_BRIEF:_ Begin with the line that has "[00:00:04.50 to 00:00:04.60]". Give it and every line after it again, exactly, through the end of the entries below.

=== STUDY MATERIAL ===

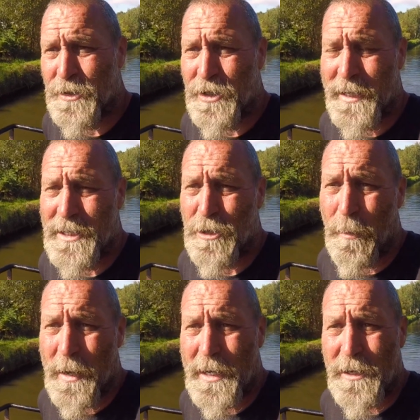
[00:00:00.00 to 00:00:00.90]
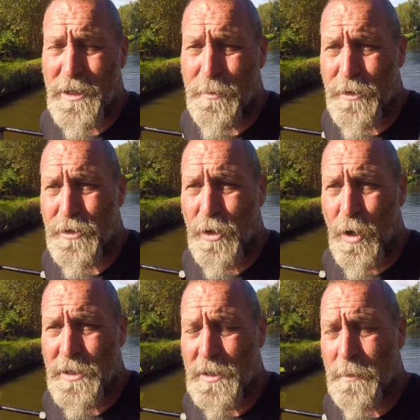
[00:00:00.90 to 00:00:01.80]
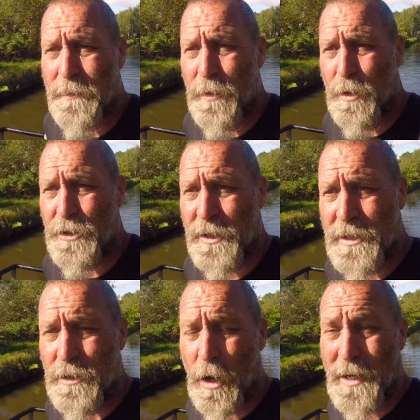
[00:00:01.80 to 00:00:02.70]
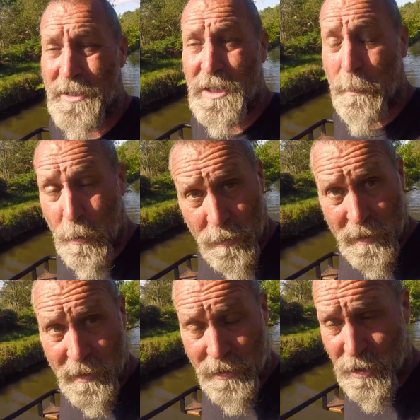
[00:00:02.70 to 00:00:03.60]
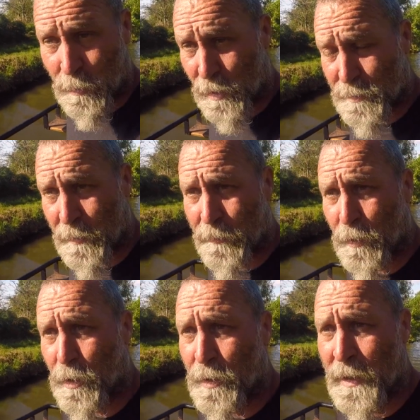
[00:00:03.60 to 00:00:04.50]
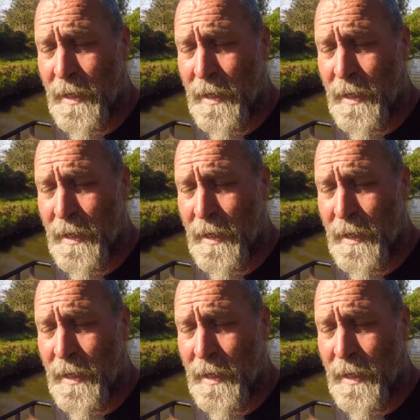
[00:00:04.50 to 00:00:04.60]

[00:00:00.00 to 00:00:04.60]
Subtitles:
She's not making as much noise as before, she's not as smoky as she was before.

===

_WORKED SOLUTION:_
[00:00:04.50 to 00:00:04.60]

[00:00:00.00 to 00:00:04.60]
Subtitles:
She's not making as much noise as before, she's not as smoky as she was before.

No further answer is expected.